Expansion at Dahej facility is delayed and expected to be operational by November 2023.
Management Comments:
Commenting on the performance the management team of Insecticides (India) Limited stated:
″We had a strong quarter to start the year in terms of revenue growth as we witnessed a robust demand for our products owing to favourable monsoon. Although there was an initial delay in rains in certain regions of the country, our widespread presence across India mitigated the impact of this factor and helped us achieve a growth of 14.14% YoY in Revenue from Operations. However, spillover impact of high-cost inventory from previous year and pricing pressure impacted EBITDA & PAT Margins which stood at 7.13% and 4.55% respectively for Q1 FY24.
We took proactive measures to address the challenges by optimizing our inventory management, ensuring that we maintain a healthy stock level while minimizing the accumulation of high-cost inventory. Furthermore, we are closely monitoring weather patterns and market dynamics to anticipate any potential disruptions to our business operations. By staying agile and responsive, we aim to minimize the impact of external factors on our performance and maintain a sustainable growth trajectory. Looking ahead, we anticipate a sustainable growth trajectory in the market driven by favourable monsoon conditions, an array of Maharatna product launches and stabilisation of prices.
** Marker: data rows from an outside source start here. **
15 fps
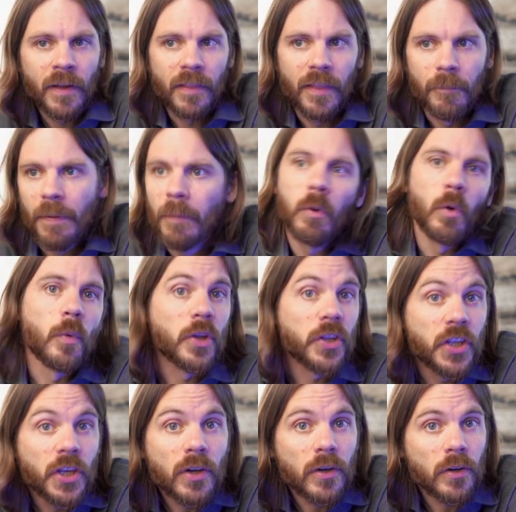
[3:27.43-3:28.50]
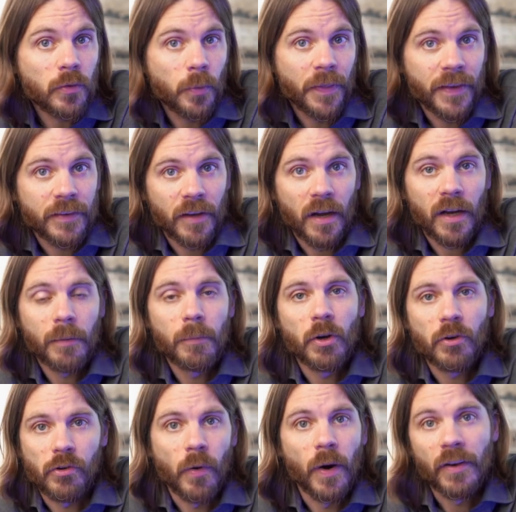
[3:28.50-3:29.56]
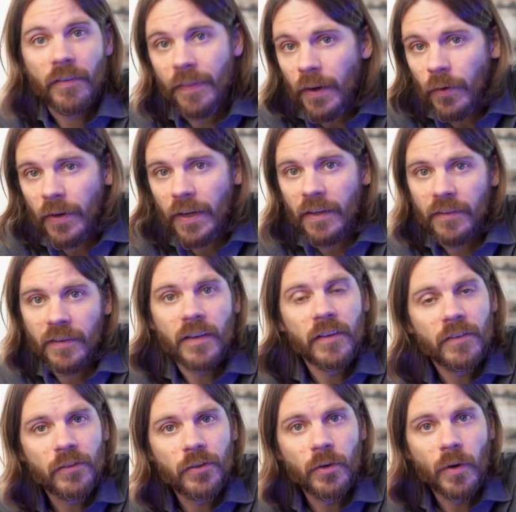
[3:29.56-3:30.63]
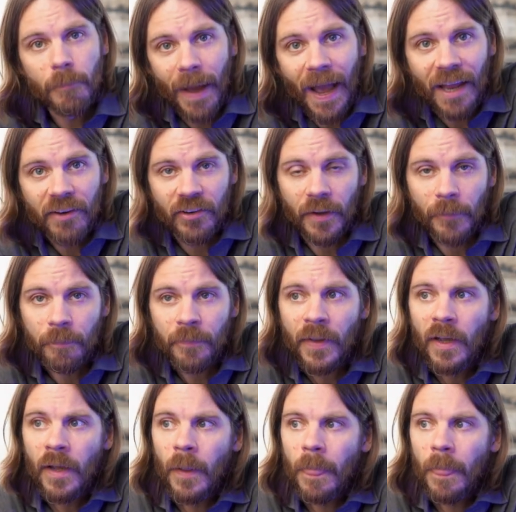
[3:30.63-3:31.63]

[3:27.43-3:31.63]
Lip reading: that people will use when they talk about Girard's theories is to imagine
We recently launched promising products in the form of Mission granule and Mission liquid, both of which have received very positive response from the market and contributed in our topline. Products launched in last few years like Torry, Hachiman, Shinwa, Green Label, Izuki, Dominant and Kunoichi have started yielding positive results, gaining massive tractions as a
result of our concentrated marketing efforts on the entire Focused Maharatna range. We are at a turnaround point where micro-go-to-market strategies have played a vital role to spread brand awareness at ground level to educate the farmers. Additionally, we are expecting to launch three herbicide Maharatna combination products under 9(3) and one insecticide Maharatna product under 9(4) in Q2 and Q3 usage will be across multiple crops.
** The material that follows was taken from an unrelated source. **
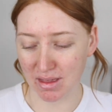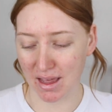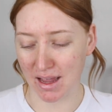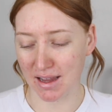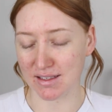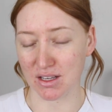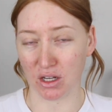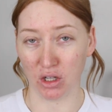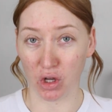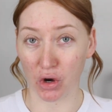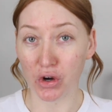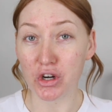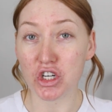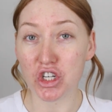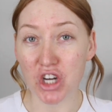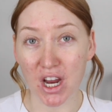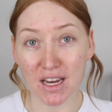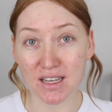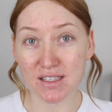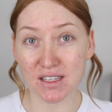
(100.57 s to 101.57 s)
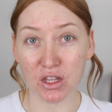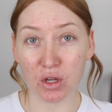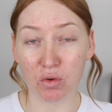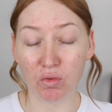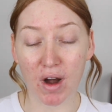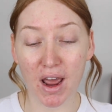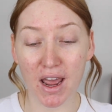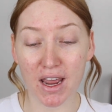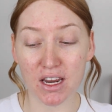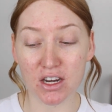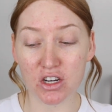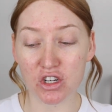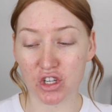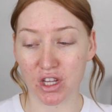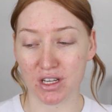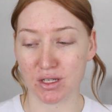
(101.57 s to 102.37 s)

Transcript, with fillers: there's a lot of shades in the range.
Export markets were impacted in FY23 and Q1FY24 by the EL Nino impact in major export markets like North America, Europe, LatAm, and Africa which led to lower demand for agro inputs and consequently to lower prices. In addition to above, currency fluctuations and precarious levels of forex reserves with several importing countries led to delay in recovery of dues for the entire industry which prompted us to deploy a calibrated approach for exports. However, we have now started witnessing positive signs from the export market such as receiving multiple orders from the dealers, stabilization and upward movement in prices of
raw material.
Further, to stay relevant and expand our international footprints, we are actively seeking more than 300 registrations in Europe, Latin America and USA markets. We expect to further increase our registrations in upcoming years.
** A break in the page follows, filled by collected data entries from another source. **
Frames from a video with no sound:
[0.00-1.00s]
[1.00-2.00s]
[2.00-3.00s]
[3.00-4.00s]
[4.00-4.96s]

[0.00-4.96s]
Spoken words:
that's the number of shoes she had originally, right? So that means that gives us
At IIL, we continue to move forward on our mission to grow responsibly towards a sustainable future through continuous support of our employees and other stakeholders I would like to conclude by thanking all our stakeholders for helping us move in the right direction.″
Management Guidance:
Management expects increase in topline by 10%-12% in FY24 driven by addition of new generation products and adding significant number of product registrations in the export market.
EBITDA Margin is expected to stay within a corridor of 9%-10%.